F. L Woodward
Frank Lee Woodward (1871-1952) was an unusual English figure who made a significant contribution to the wider understanding of Buddhism in the West. A classical scholar who became interested in Eastern religions, he learned Pali and after a period as headmaster in the UK, took up a similar post in Galle, Sri Lanka in 1903. By 1919 he was looking for peace and seclusion in which to continue his translations of the Buddhist scriptures for the Pali Text Society. Woodward settled near Launceston, Tasmania, and about 1927 bought a house in a neglected orchard in the Rowella district on the western bank of the Tamar River. A vegetarian, a mystic and a man of whimsy, he practised yoga, wore a turban and lived alone, surrounded by Buddhist scriptures on thousands of palm-leaves. Maintaining an extensive correspondence, he recorded the scores in every match played by the Bluecoat School’s Old Blues Rugby XV.

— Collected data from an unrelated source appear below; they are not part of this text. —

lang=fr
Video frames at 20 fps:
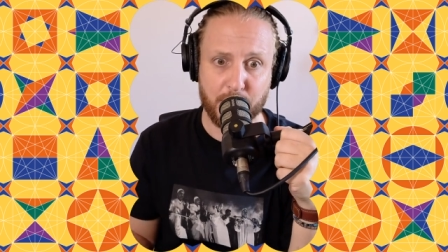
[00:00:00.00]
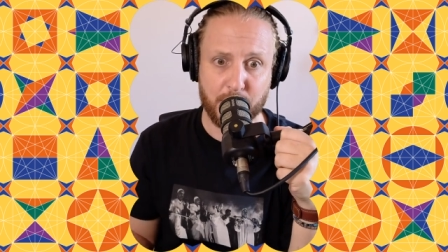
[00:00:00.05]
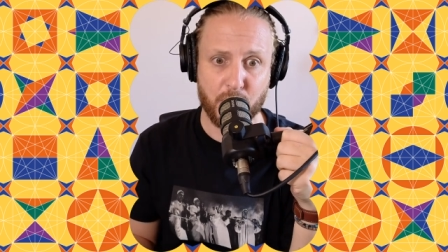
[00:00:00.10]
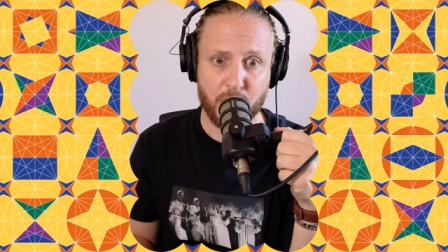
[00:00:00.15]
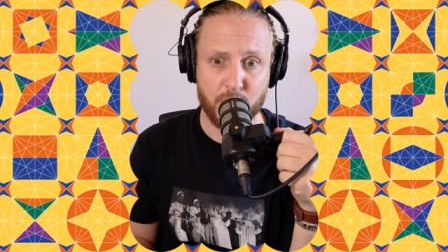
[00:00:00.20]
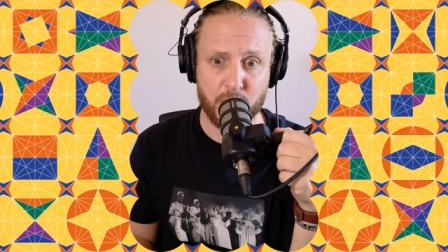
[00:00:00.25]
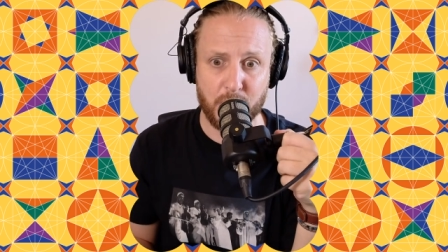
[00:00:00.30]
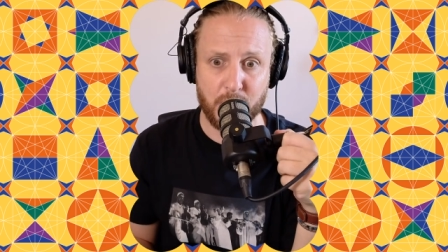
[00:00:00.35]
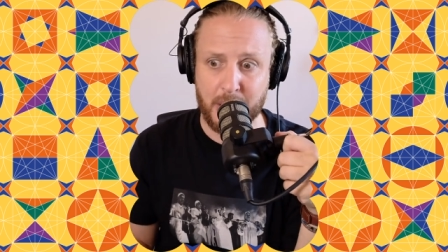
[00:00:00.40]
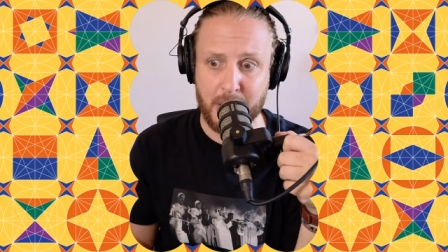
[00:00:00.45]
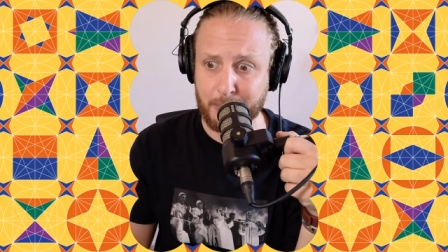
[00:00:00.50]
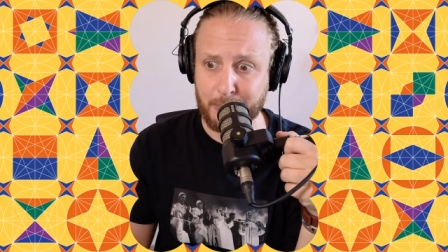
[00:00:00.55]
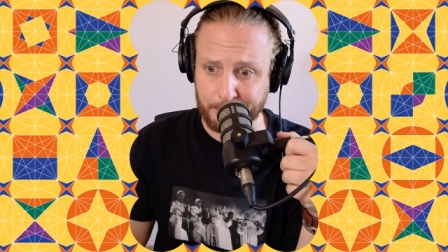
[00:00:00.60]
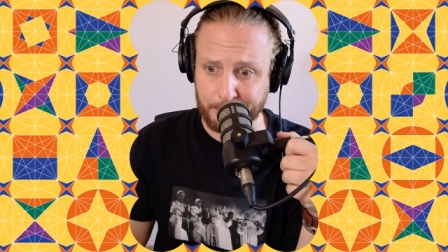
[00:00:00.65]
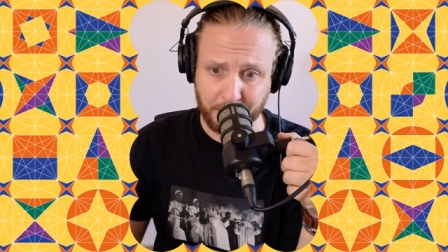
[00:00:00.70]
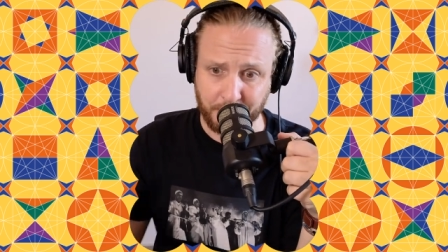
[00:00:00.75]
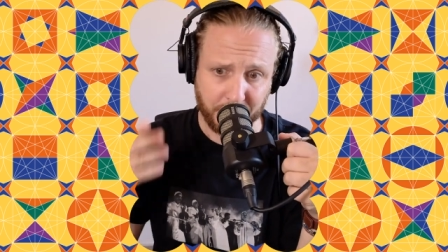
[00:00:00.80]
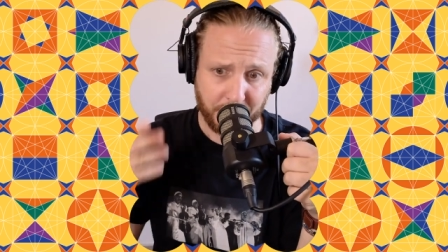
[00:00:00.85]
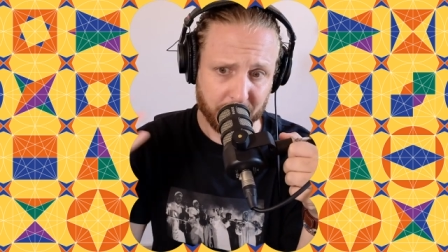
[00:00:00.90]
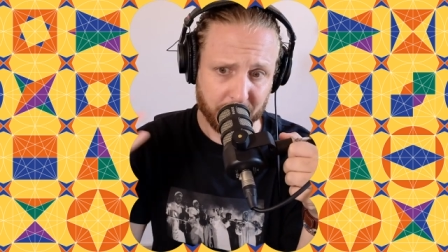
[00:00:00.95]
produits-là
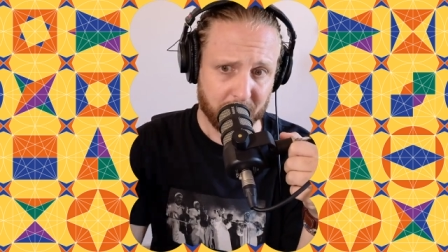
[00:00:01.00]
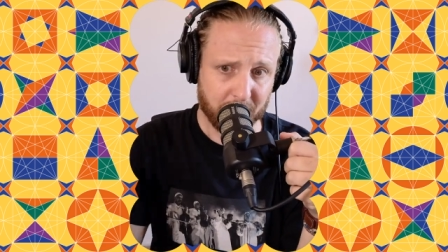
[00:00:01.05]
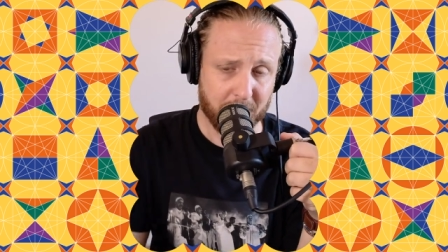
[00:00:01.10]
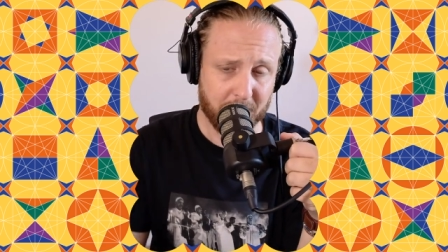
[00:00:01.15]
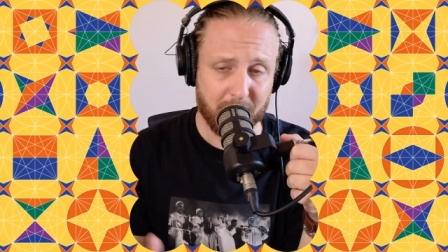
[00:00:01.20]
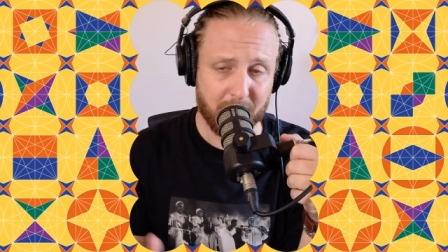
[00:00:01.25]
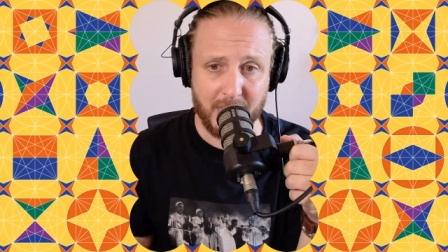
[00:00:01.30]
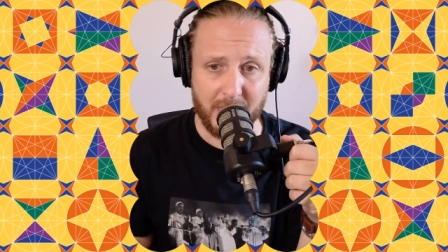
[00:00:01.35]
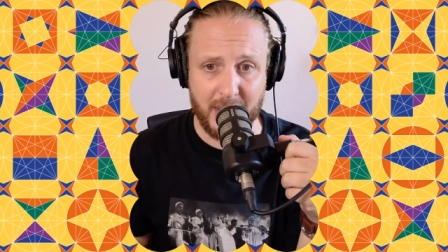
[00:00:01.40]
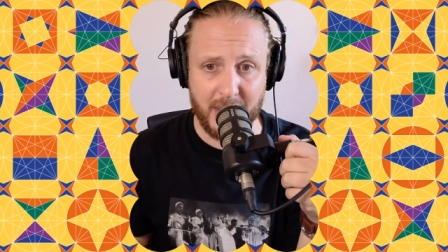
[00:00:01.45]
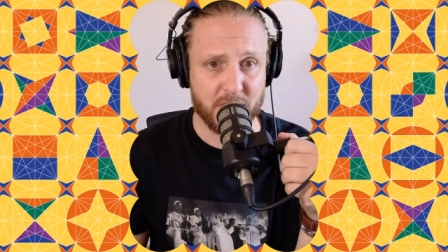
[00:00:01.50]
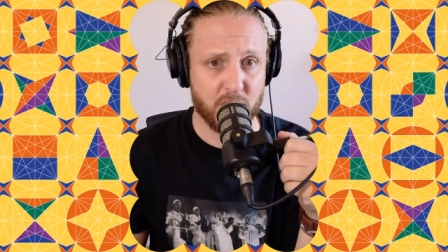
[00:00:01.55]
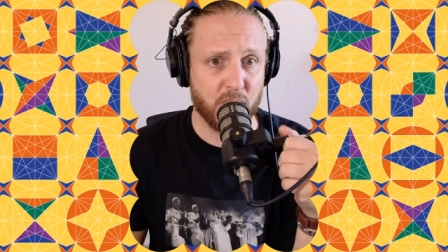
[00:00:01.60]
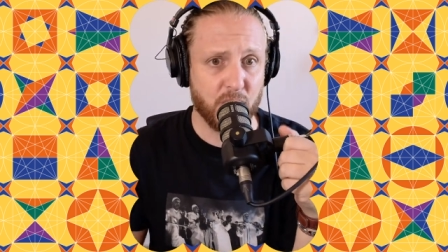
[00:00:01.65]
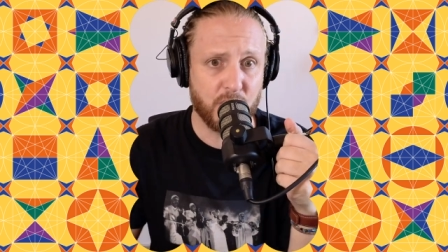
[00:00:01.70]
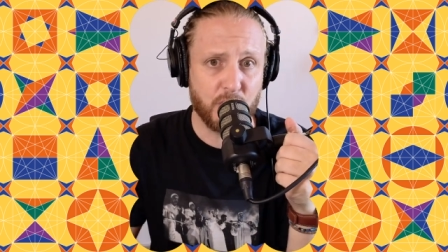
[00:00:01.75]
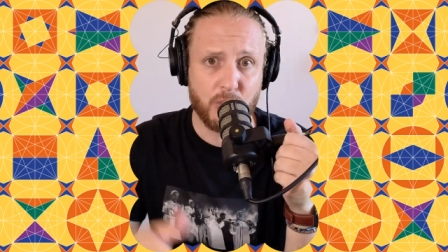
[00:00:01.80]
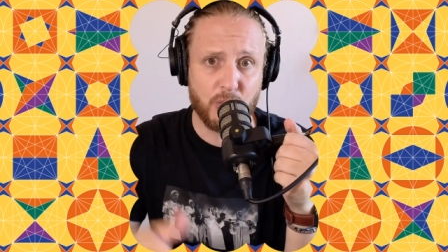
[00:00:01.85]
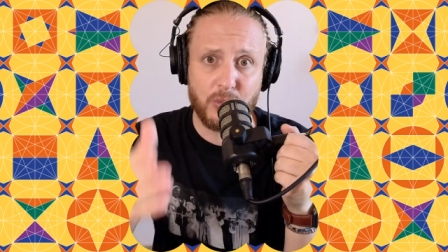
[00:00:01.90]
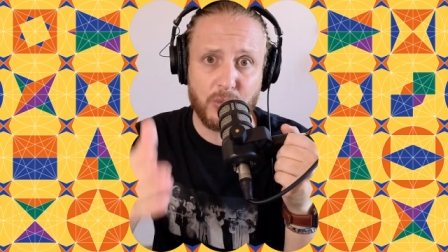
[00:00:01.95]
Est-ce que
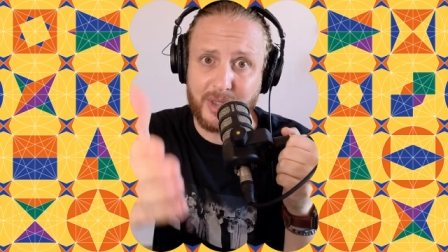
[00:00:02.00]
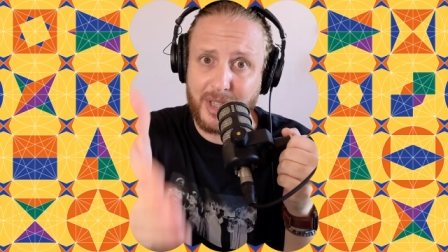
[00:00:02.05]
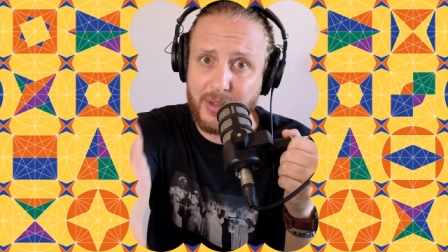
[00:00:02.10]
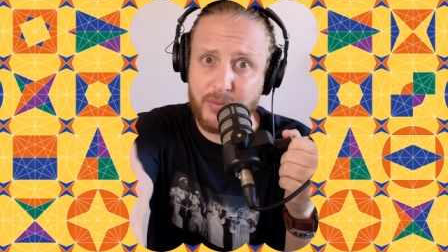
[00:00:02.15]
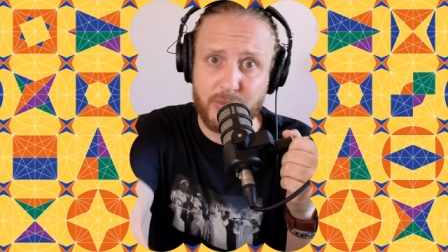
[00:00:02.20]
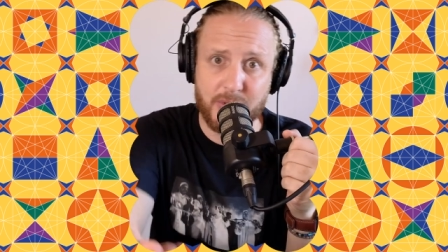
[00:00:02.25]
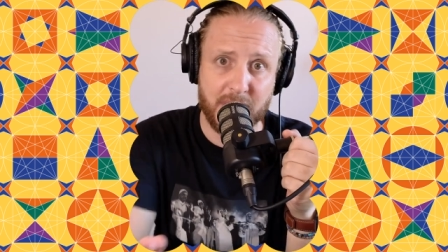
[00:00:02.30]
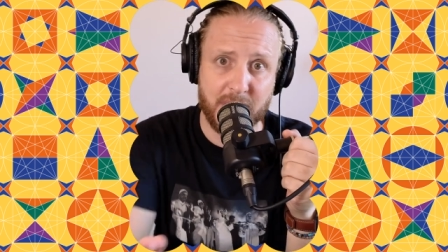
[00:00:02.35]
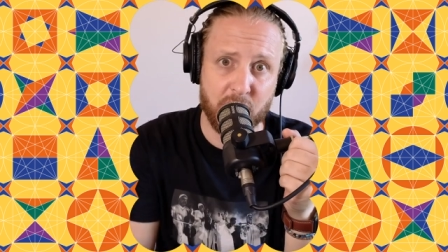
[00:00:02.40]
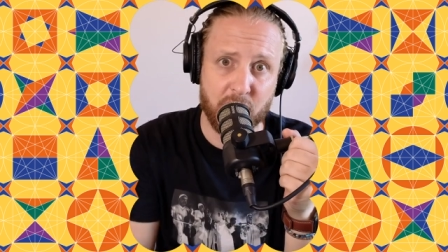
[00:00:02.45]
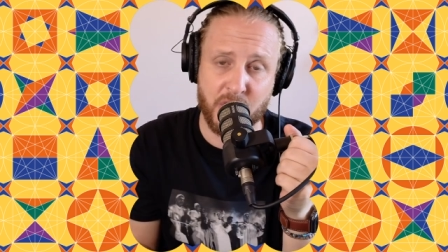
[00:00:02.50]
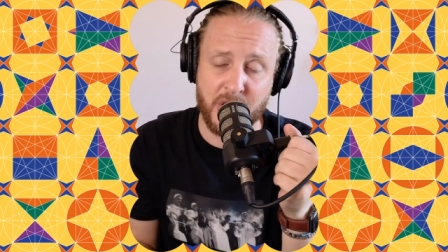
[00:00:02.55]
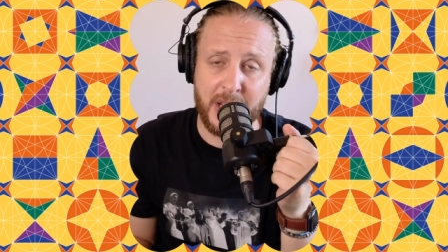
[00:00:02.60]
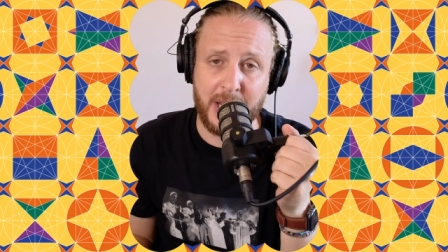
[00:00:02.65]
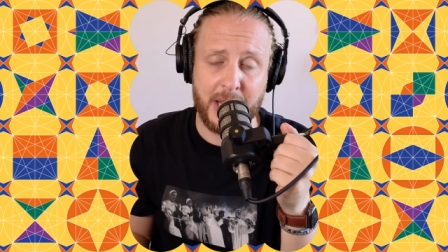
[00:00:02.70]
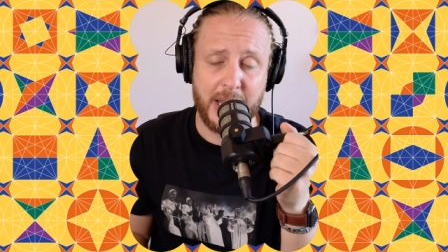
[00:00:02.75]
vous comptez vous acheter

Among scholars, Woodward is revered for translating eighteen of the forty-two volumes of the Pali texts into English and for compiling the vast concordance of the Pali canon which occupied the last fifteen years of his life. At the popular level, his volume, Some Sayings of the Buddha (Oxford, 1925, 1939), has contributed to a wider understanding of Buddhism. Reduced to near poverty, Woodward died on 27 May 1952 at Beaconsfield Hospital, West Tamar, and was buried in Carr Villa cemetery, Launceston.